Could you please retype the records exactly, minus their pictures?

= = = = =

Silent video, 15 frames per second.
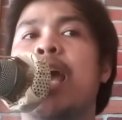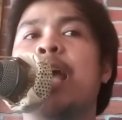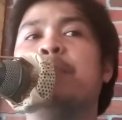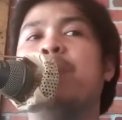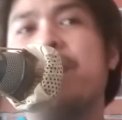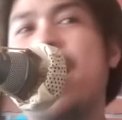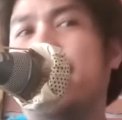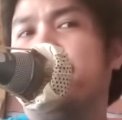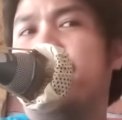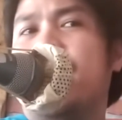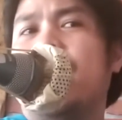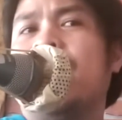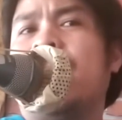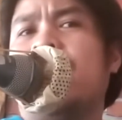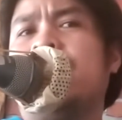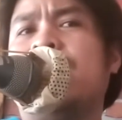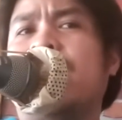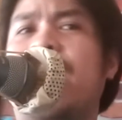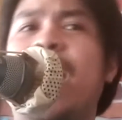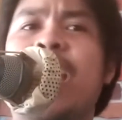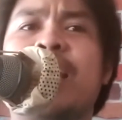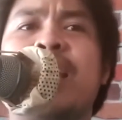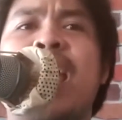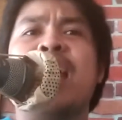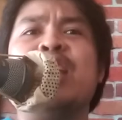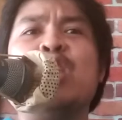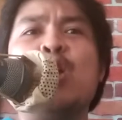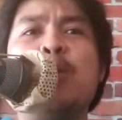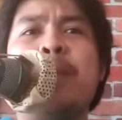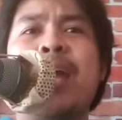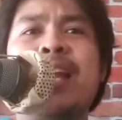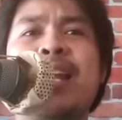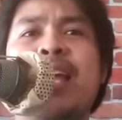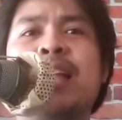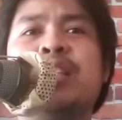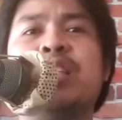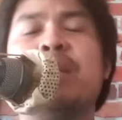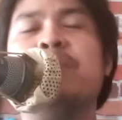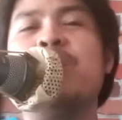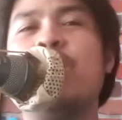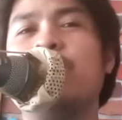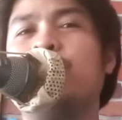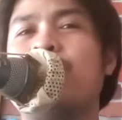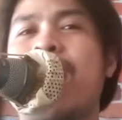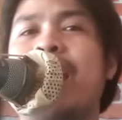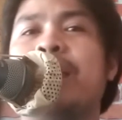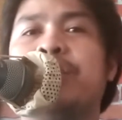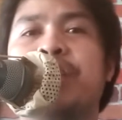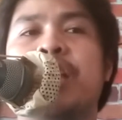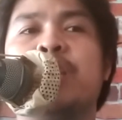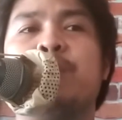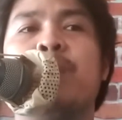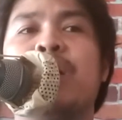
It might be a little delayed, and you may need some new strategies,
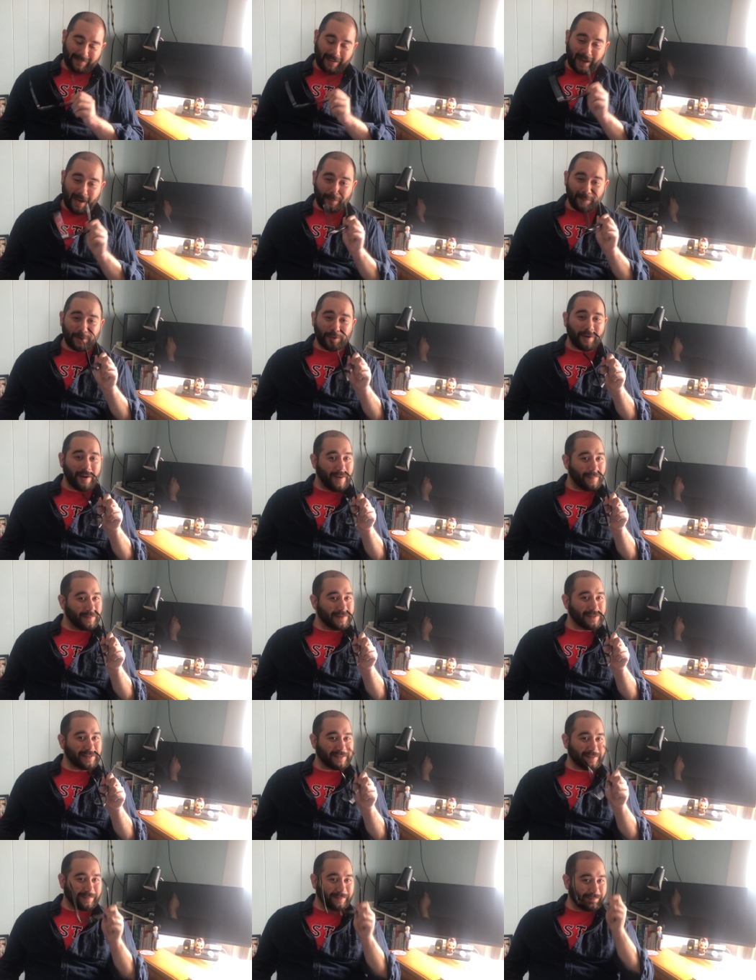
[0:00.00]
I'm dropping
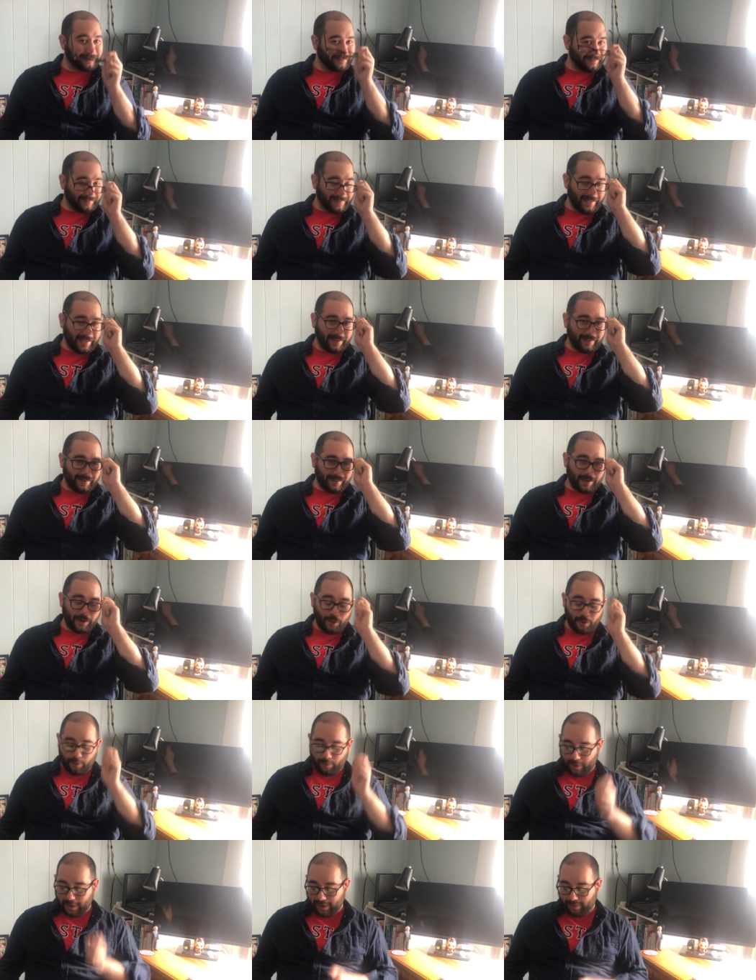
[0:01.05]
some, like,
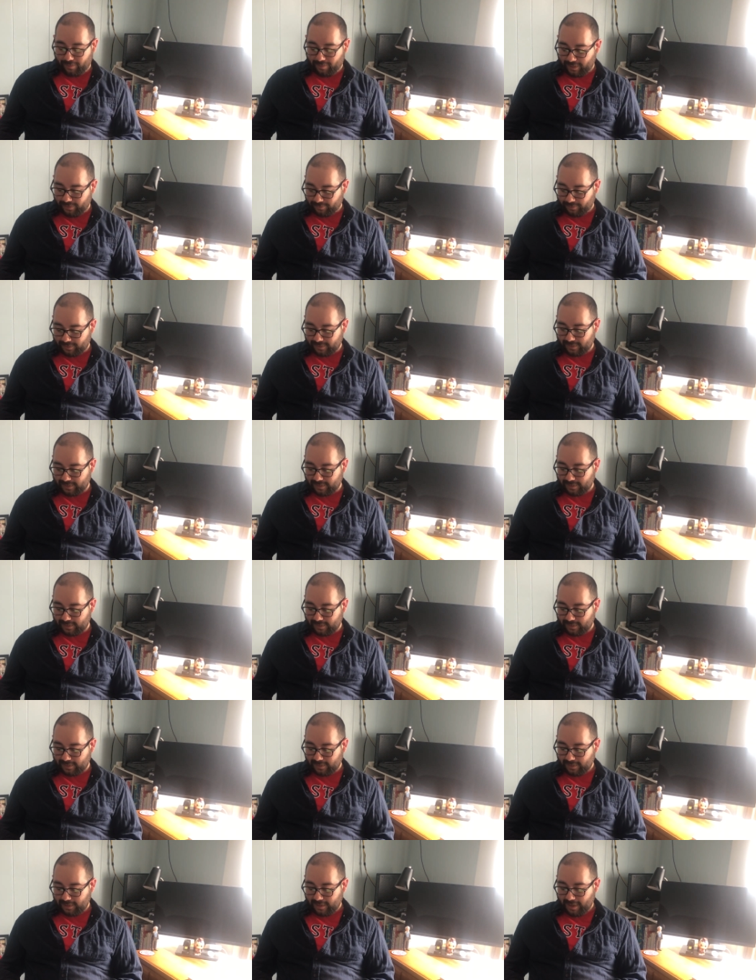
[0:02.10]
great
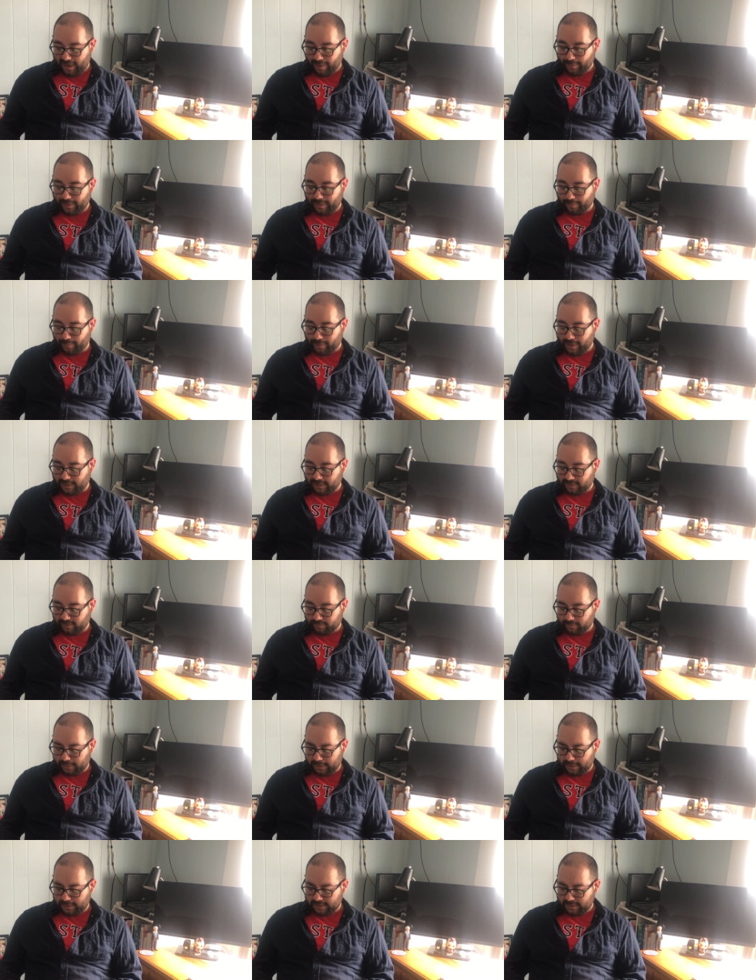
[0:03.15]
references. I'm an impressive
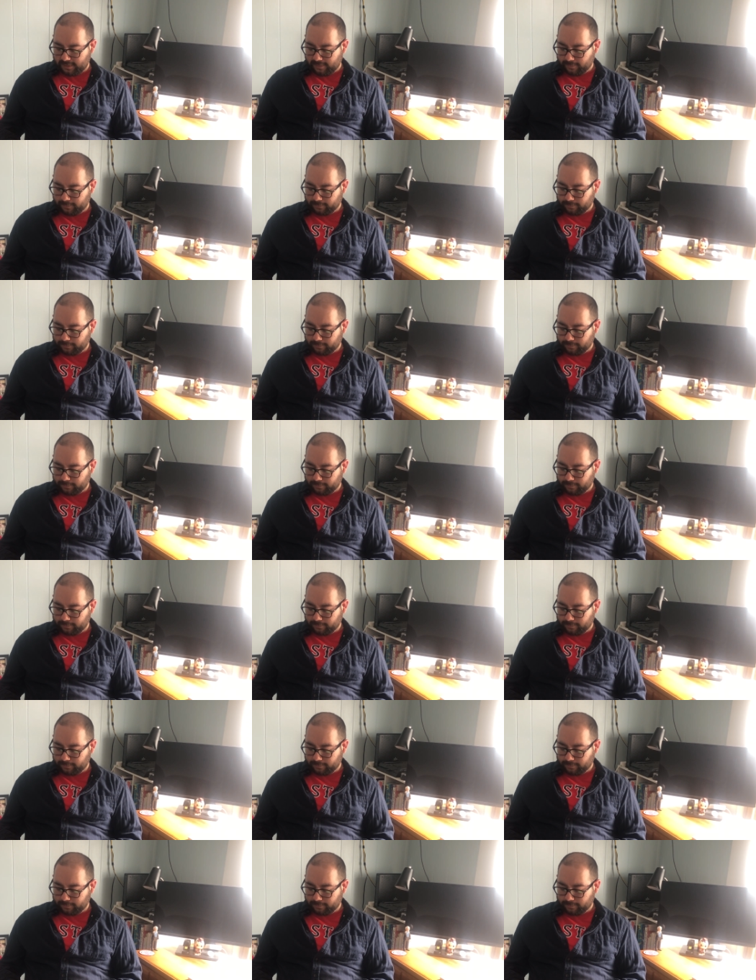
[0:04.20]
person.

= = = = =

| ANSWER BELOW |
Silent video, 15 frames per second.
It might be a little delayed, and you may need some new strategies,
[0:00.00]
I'm dropping
[0:01.05]
some, like,
[0:02.10]
great
[0:03.15]
references. I'm an impressive
[0:04.20]
person.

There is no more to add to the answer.